A estrutura narrativa do livro é rotativa, alternando entre os pontos de vistas de um determinado narrador a cada capítulo - o mesmo recurso utilizado por Martin em seus famosos livros da Guerra dos tronos. Brin, no entanto, não desenvolve capítulos muito longos - alguns deles tem menos de uma pagina ou até mesmo umas poucas frases em alguns casos - o que mantém o leitor sempre à espera do desfecho de um acontecimento no fim de cada capítulo, o que cria um ritmo de leitura - idealmente - bastante acelerado, já que o leitor quer saber o que vai acontecer em seguida no final de praticamente todos os capítulos!

Brin também criou um tipo específico de linguagem para os neogolfinhos, o Trinário, que usa um padrão semelhante ao Haiku japonês, com a justaposição de duas idéias em sentenças de três frases compostas por 5, 7 e 5 sílabas, respectivamente (infelizmente parte dessa estrutura se perde na tradução, obviamente, já que o número de sílabas é impossível de se manter o mesmo) com um resultado extremamente interessante.

Como é possível notar por essa rezenha, o cenário de Uplift é bastante complexo, e é preciso algum tempo pra entender o funcionamento das coisas.
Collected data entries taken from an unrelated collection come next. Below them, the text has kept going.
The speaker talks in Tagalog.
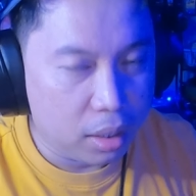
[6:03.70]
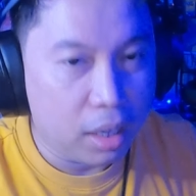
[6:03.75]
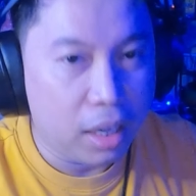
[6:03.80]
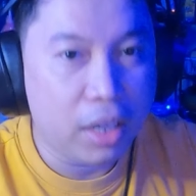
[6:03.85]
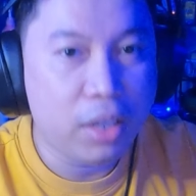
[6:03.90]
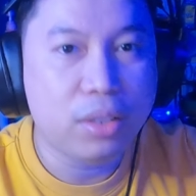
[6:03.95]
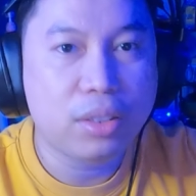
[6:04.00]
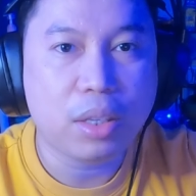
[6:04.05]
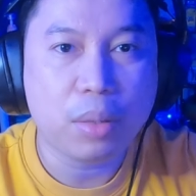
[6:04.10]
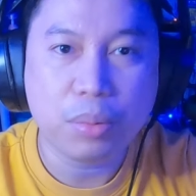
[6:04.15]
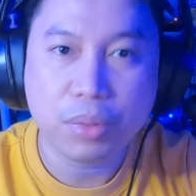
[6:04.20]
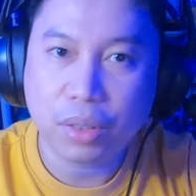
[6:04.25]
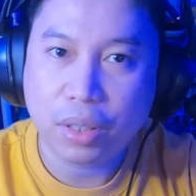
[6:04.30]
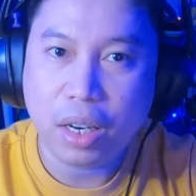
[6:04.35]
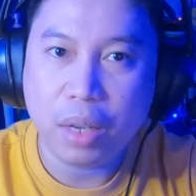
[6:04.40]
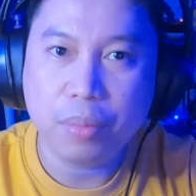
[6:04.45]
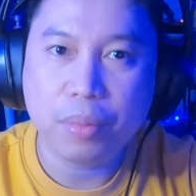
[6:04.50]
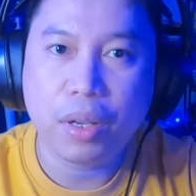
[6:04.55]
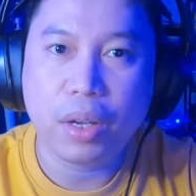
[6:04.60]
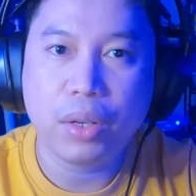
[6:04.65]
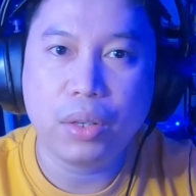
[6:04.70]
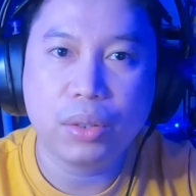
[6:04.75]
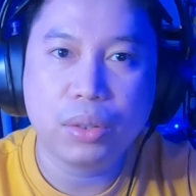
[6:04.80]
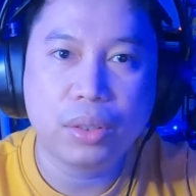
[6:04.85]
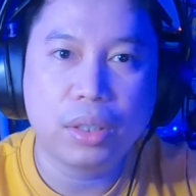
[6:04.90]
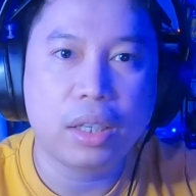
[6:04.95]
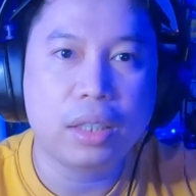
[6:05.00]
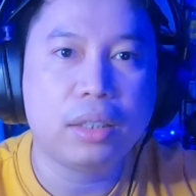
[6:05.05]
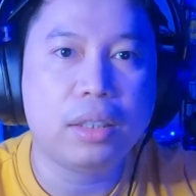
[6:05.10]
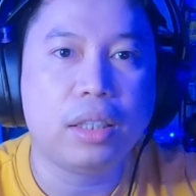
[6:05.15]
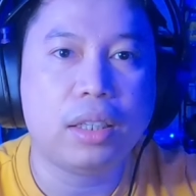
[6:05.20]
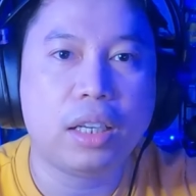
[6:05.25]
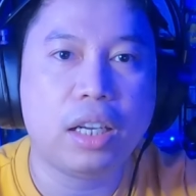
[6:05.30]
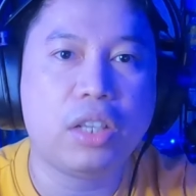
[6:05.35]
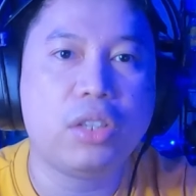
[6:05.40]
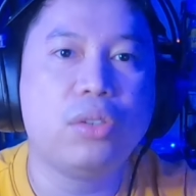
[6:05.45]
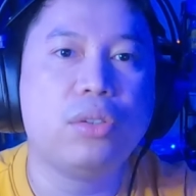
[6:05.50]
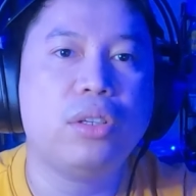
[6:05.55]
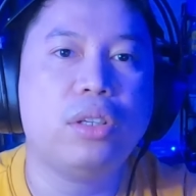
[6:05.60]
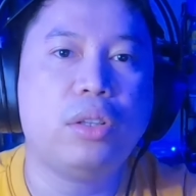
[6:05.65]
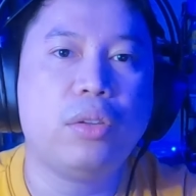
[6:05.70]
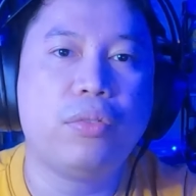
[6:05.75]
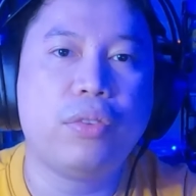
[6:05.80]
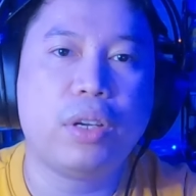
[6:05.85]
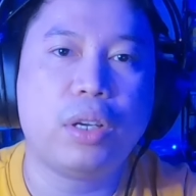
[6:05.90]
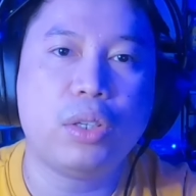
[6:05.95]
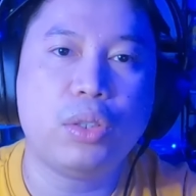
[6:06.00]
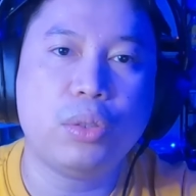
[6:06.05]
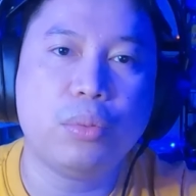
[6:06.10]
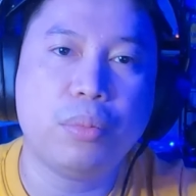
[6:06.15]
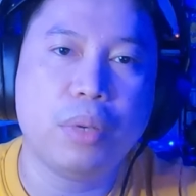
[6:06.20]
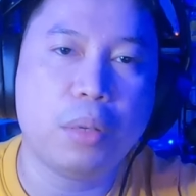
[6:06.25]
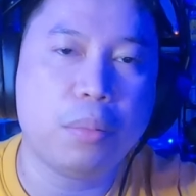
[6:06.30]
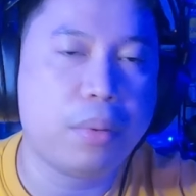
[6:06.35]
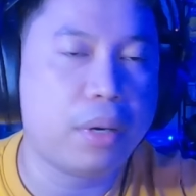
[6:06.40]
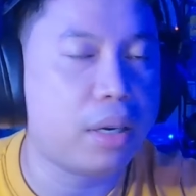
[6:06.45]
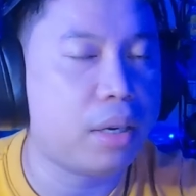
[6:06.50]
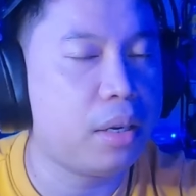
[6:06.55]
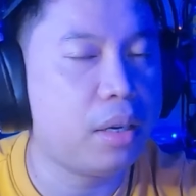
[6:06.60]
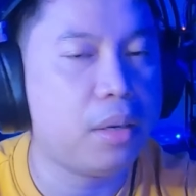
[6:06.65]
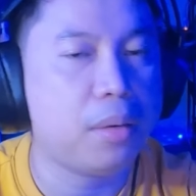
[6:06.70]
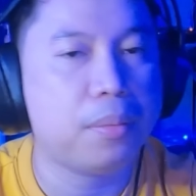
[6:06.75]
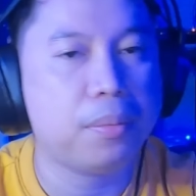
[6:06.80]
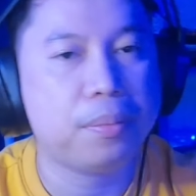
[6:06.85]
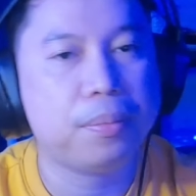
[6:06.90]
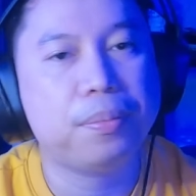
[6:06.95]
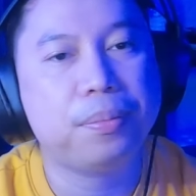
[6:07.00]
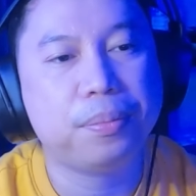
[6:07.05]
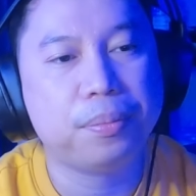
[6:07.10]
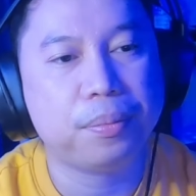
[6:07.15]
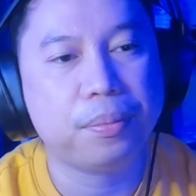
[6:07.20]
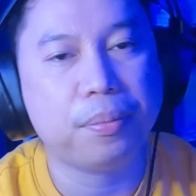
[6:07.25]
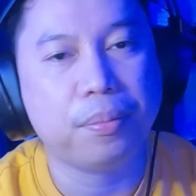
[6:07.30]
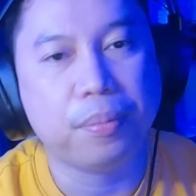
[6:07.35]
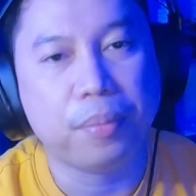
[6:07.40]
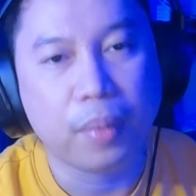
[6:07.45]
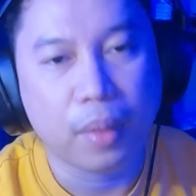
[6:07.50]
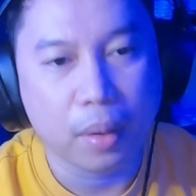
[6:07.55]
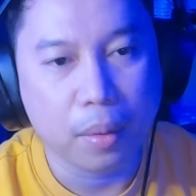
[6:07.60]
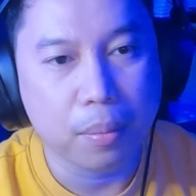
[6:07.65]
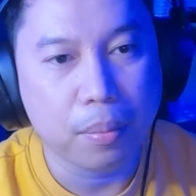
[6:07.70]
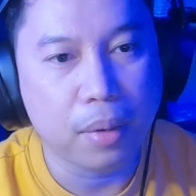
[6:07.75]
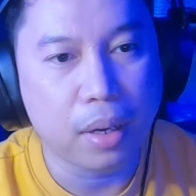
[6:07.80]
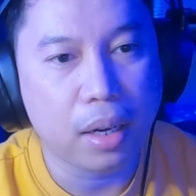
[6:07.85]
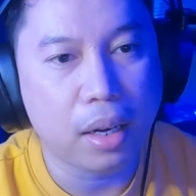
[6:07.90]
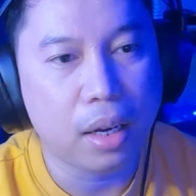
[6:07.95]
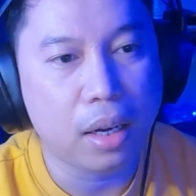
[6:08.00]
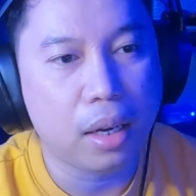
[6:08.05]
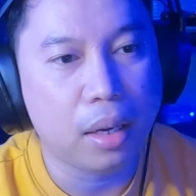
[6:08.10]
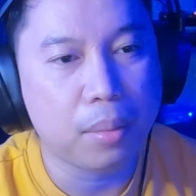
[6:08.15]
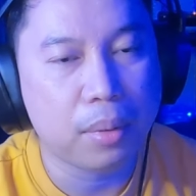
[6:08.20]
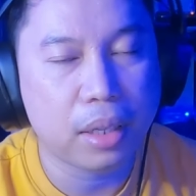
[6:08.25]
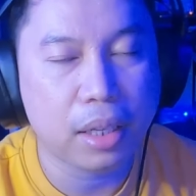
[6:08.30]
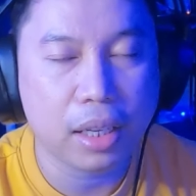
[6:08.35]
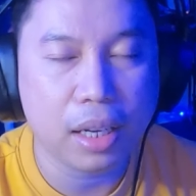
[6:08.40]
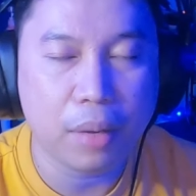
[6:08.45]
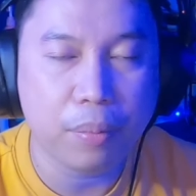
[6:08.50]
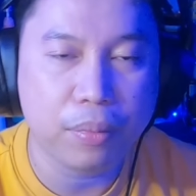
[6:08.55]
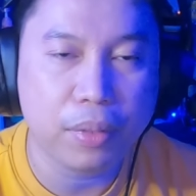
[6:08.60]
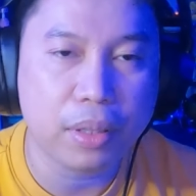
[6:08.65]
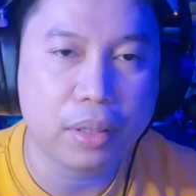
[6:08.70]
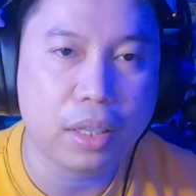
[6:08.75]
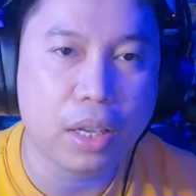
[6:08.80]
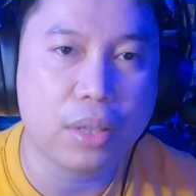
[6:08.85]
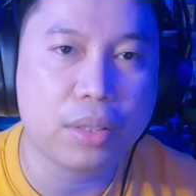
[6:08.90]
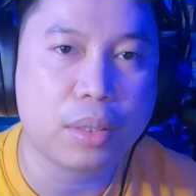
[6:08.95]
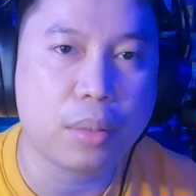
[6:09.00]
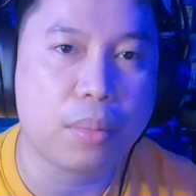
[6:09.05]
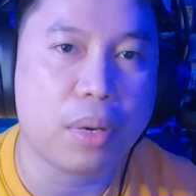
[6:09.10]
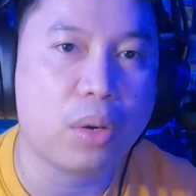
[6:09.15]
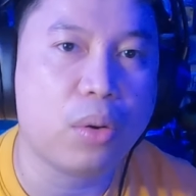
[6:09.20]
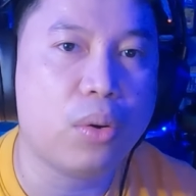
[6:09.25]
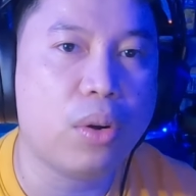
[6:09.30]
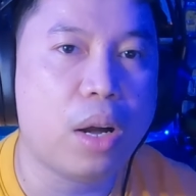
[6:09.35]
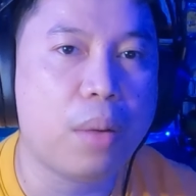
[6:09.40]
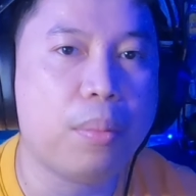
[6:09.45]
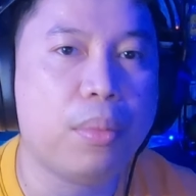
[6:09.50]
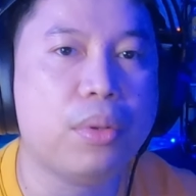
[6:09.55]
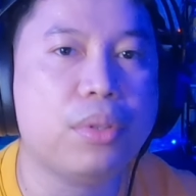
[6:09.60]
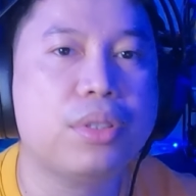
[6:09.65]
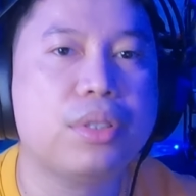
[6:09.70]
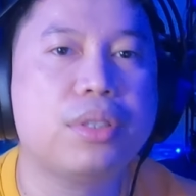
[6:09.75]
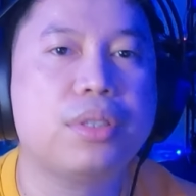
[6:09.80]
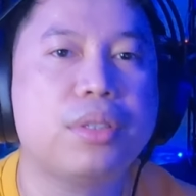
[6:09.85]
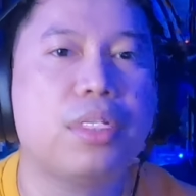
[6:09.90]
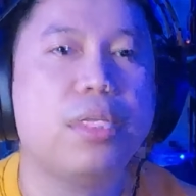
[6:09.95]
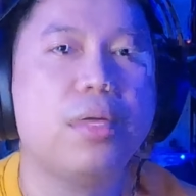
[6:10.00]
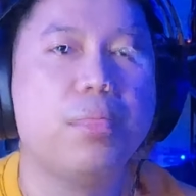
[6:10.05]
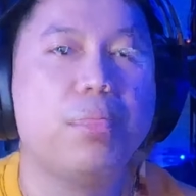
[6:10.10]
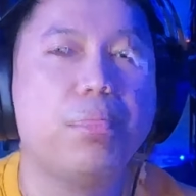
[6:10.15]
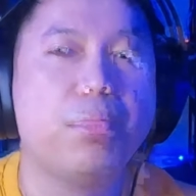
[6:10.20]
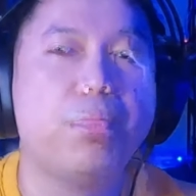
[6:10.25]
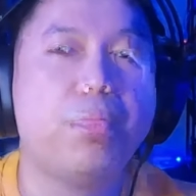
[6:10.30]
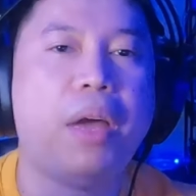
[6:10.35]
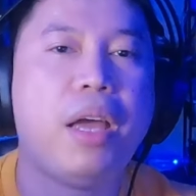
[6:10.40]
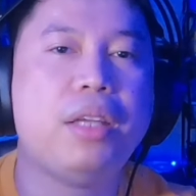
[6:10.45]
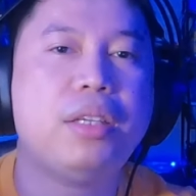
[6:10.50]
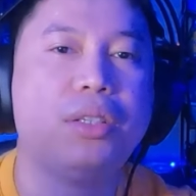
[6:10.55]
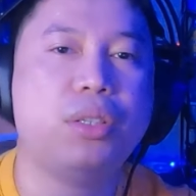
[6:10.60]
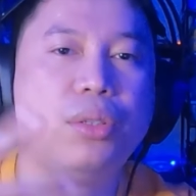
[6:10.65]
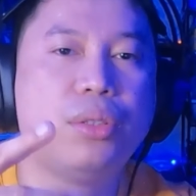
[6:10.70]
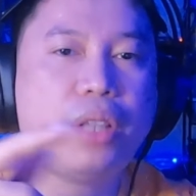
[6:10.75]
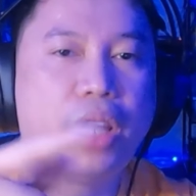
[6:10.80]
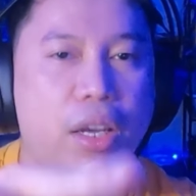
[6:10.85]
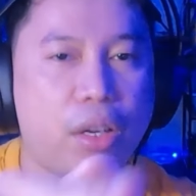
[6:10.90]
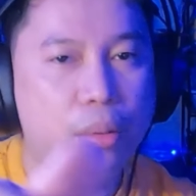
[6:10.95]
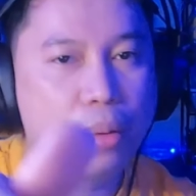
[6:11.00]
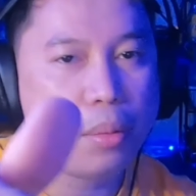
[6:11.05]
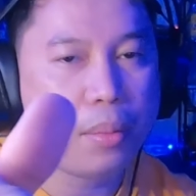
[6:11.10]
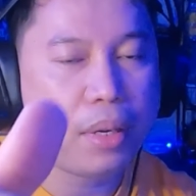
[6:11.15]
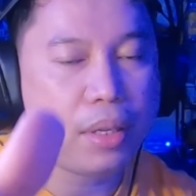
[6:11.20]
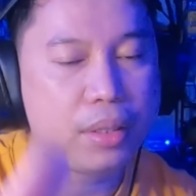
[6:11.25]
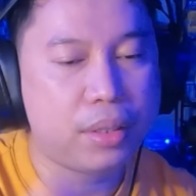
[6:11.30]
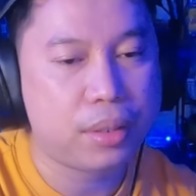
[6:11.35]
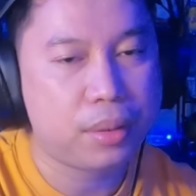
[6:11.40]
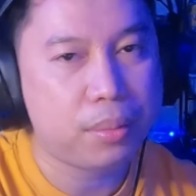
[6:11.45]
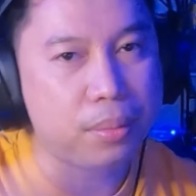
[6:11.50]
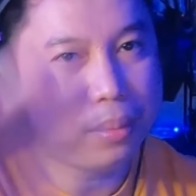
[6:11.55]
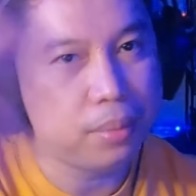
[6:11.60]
Ayun, subscribe kayo at i-click yung notification bell para uh, maging update kayo sa bagong uploads. Peace you. Thank you very much.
Mas depois de se passar pelos primeiros capítulos, a leitura se torna extremamente prazerosa e a trama instigante - não é a toa que ele levou os prêmios Locus, Nebula e Hugo de 83, quando foi lançado.

Maré Alta Estelar não tem tradução brasileira, mas praqueles interessados em uma leitura interessante, num cenário extremamente criativo e sem problemas com ler "lusitano", é certamente uma leitura fortemente recomendada!

Em tempo: Durante minha pesquisa com relação ao livro, descobri que existe uma adaptação do cenário pra GURPS! Fiquei extremamente curioso pra ler essa adaptação. Se alguém aí tiver esse livro, eu agradeceria um empréstimo - já que deve ser bastante difícil de achar o volume pra comprar hoje em dia.